Here are the stack traces of the region server dumps when the huge .tmp files are created:
https://drive.google.com/open?id=0B1tQg4D17jKQNDdFZkFQTlg4ZjQ&authuser=0
As background we are not using compression. Compaction is occurs every hour. Everything else is default.
We are load testing OpenTSDB using SOCKETS, but running into several issues.
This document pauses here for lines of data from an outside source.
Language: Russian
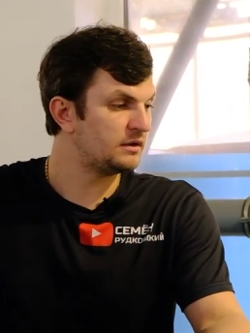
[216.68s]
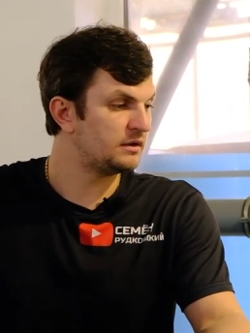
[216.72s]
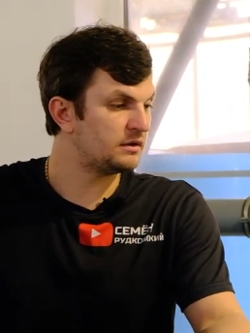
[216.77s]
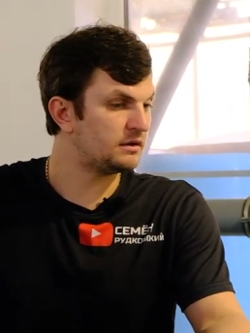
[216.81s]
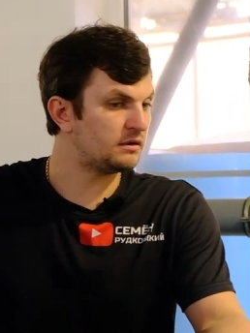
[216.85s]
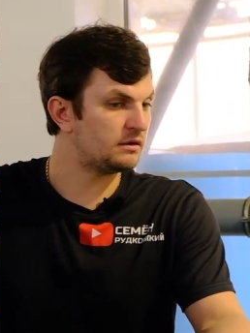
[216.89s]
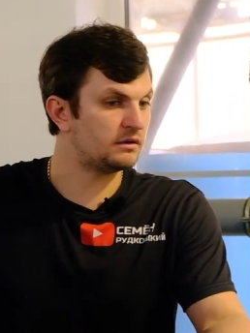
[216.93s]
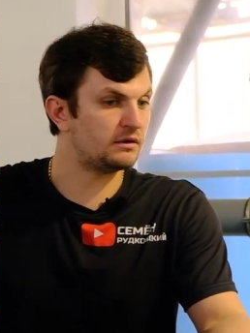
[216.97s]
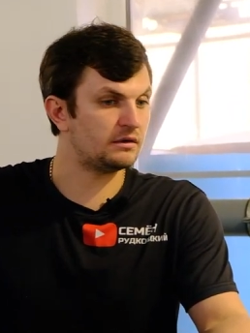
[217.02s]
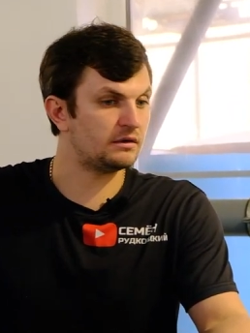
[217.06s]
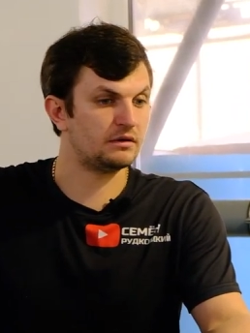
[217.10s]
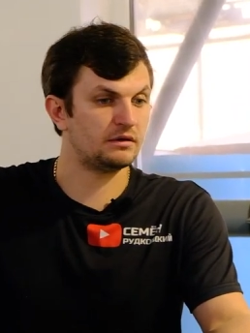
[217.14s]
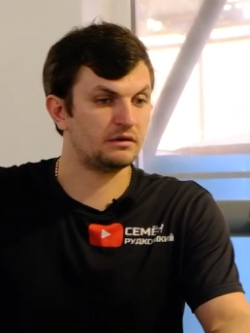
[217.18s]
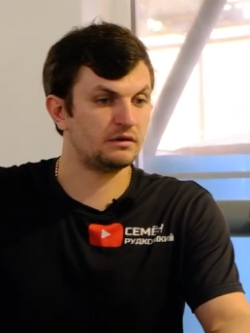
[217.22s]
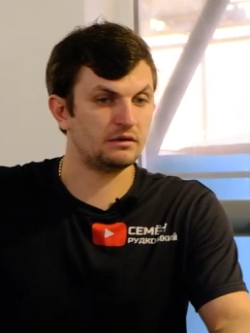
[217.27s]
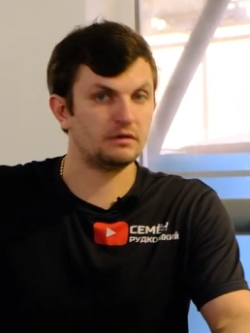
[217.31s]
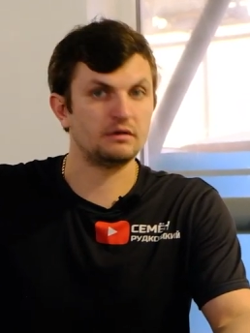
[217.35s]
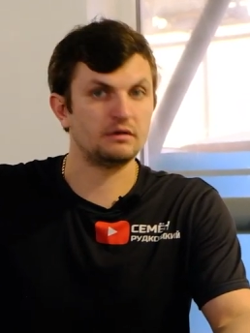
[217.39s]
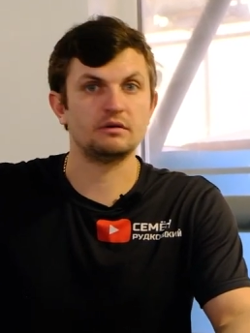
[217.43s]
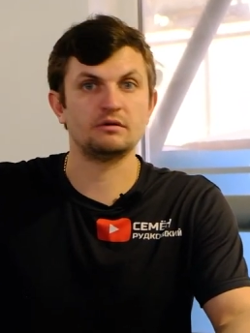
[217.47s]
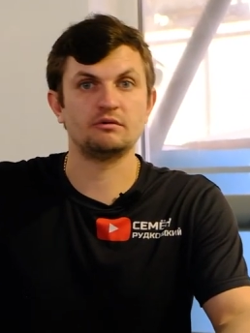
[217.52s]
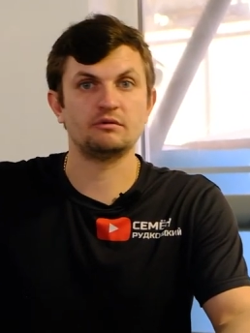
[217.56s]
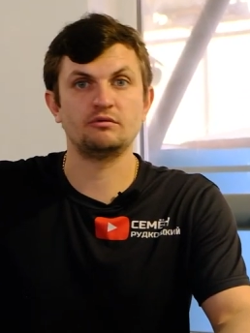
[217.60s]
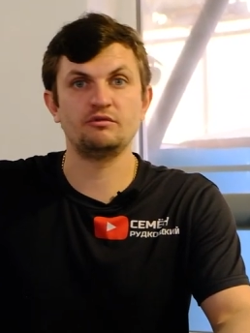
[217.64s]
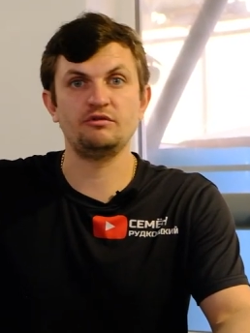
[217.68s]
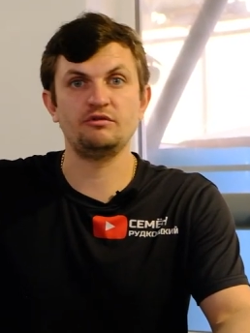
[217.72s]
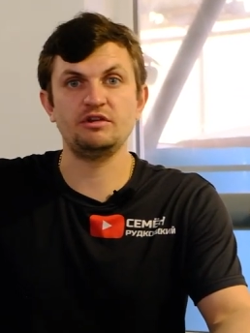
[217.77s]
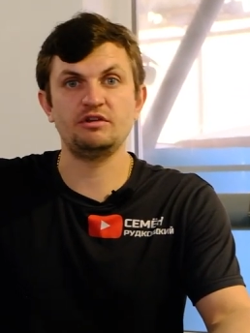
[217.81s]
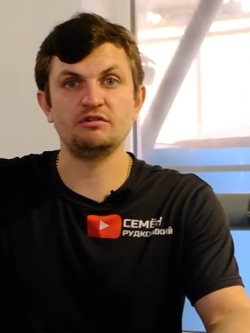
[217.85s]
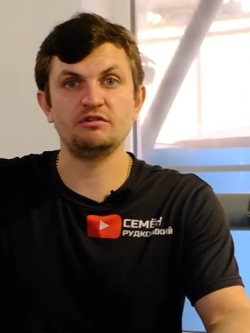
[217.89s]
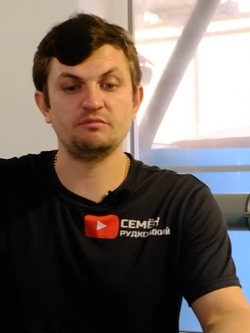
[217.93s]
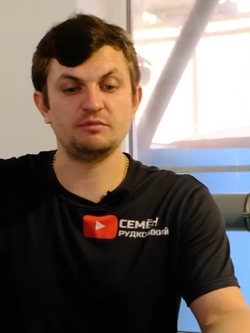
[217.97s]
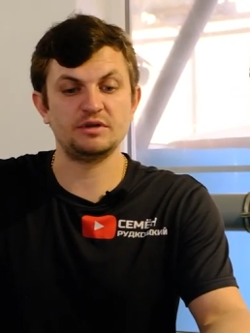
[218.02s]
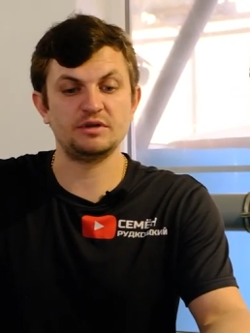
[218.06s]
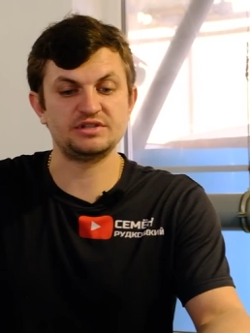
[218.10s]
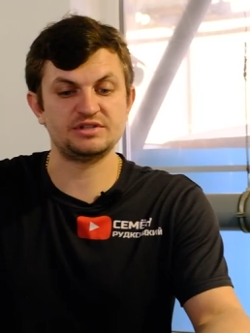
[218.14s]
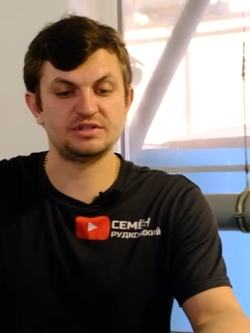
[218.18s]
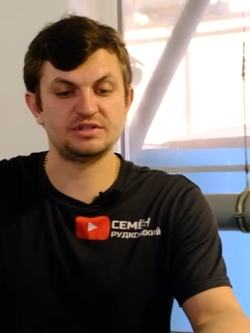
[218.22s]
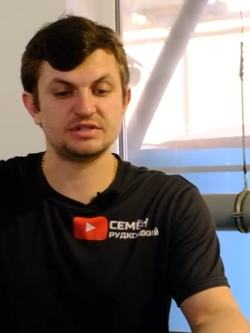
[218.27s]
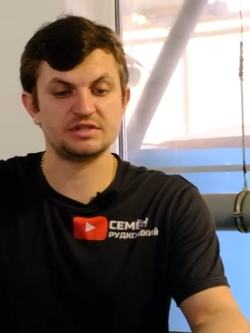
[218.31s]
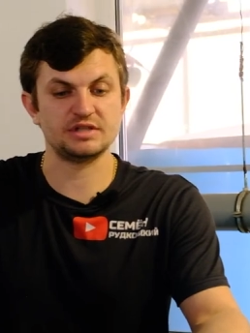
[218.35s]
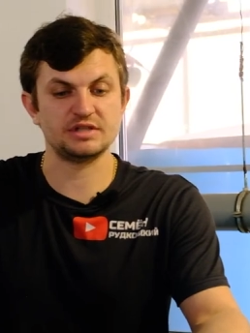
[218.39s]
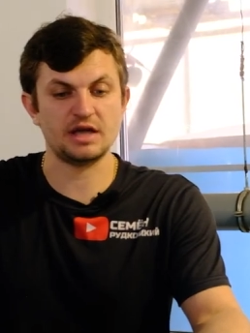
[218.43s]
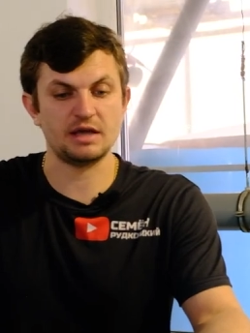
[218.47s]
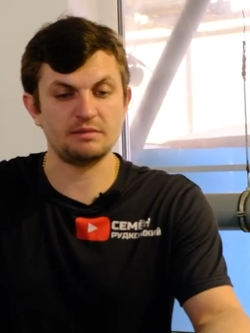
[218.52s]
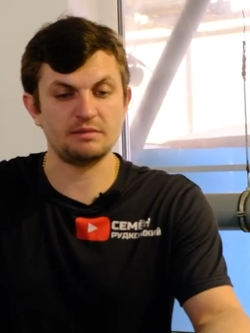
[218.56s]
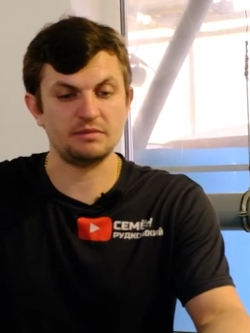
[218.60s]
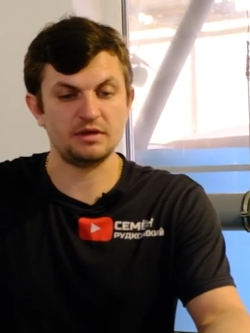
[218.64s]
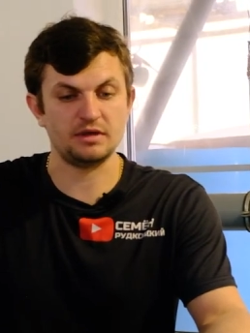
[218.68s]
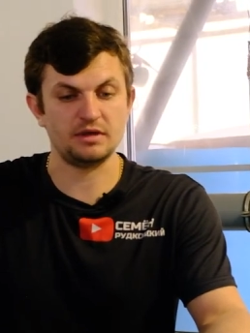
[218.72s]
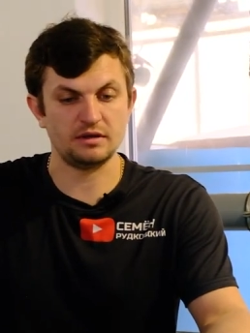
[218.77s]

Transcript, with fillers: а, увидим вместе с нами.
Let me explain first how we do this load testing:
1.From another AWS system, we have written a testing framework to generate load.
2. The framework takes several parameters, we can specify the number of threads, the loop size (i.e. the number of sockets that each thread will open) and the batch size (i.e. the number of PUT’s, or inserts, that each socket connection will handle).
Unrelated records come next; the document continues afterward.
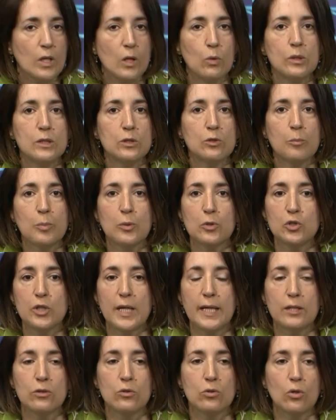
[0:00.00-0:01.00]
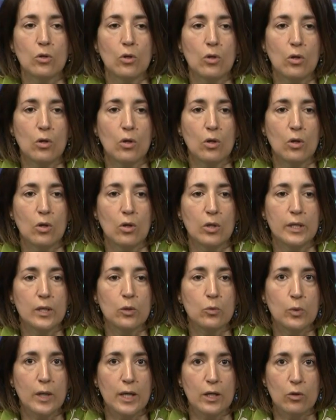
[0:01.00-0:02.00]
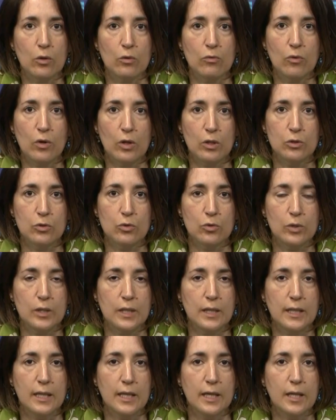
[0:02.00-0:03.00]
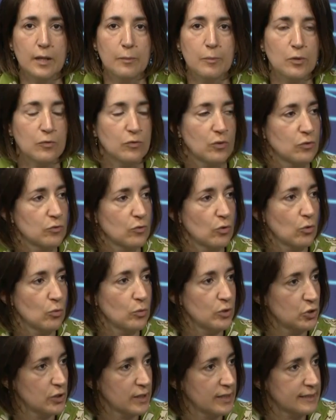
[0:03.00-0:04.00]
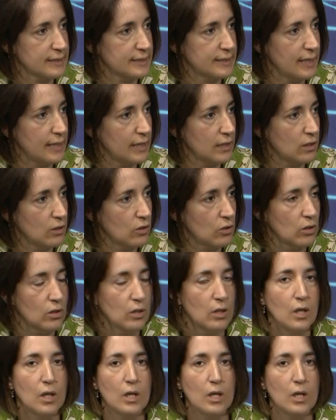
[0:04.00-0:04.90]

Questo è un progetto eh, in cui è coinvolto il professor Luigi Castello,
3. To simplify troubleshooting, we removed variables from the tests, we have just 1 OpenTSDB instance behind the AWS ELB so the load is being sent to 1 instance only.
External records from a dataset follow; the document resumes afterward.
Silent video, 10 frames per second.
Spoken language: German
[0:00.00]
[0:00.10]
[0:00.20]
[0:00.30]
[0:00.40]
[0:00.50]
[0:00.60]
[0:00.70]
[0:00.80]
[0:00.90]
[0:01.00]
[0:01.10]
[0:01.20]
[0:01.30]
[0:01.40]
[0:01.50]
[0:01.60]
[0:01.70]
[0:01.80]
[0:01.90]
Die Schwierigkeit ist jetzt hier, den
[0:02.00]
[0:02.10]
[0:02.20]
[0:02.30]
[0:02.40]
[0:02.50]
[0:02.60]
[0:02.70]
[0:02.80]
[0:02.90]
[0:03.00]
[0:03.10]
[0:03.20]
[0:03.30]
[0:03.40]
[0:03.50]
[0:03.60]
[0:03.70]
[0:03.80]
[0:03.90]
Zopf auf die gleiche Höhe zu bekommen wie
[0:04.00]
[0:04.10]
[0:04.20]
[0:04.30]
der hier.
4. We are initially creating the openTSDB tables without any pre-splitting of regions.
5. We are doing the loading with 1 metric only for ease of querying in the UI.
6. We are sending under 5000 inserts per second:
7. At the top of the hour, the row compaction kicks in and the region server is too busy so we lose data. it recovers the first time. But the 2nd hour, there is so much data presumably, that it doesn’t recover. To fix it, we have to restart cloudera, reboot the nodes, drop the tsdb tables and re-create them. Otherwise the .tmp file keeps growing until it fills the 3TB disks and the system is unresponsive.
8. We see problems with region splits happening under heavy load. We noted a code fix committed on Jan 11 for this but I presume that is not in RC2.1.
This is crossposted to the Hbase forum here http://apache-hbase.679495.n3.nabble.com/template/NamlServlet.jtp?macro=edit_post&node=4068627
Also these docs need updating http://opentsdb.net/docs/build/html/user_guide/writing.html#telnet to tell writers that they need to read back data. Because right now there's no way to know that. I think we've been seeing issues where we succeed to write but are losing metrics and it's probably due to the workers OOM on their outbound write buffers. What is the format of the errors written back?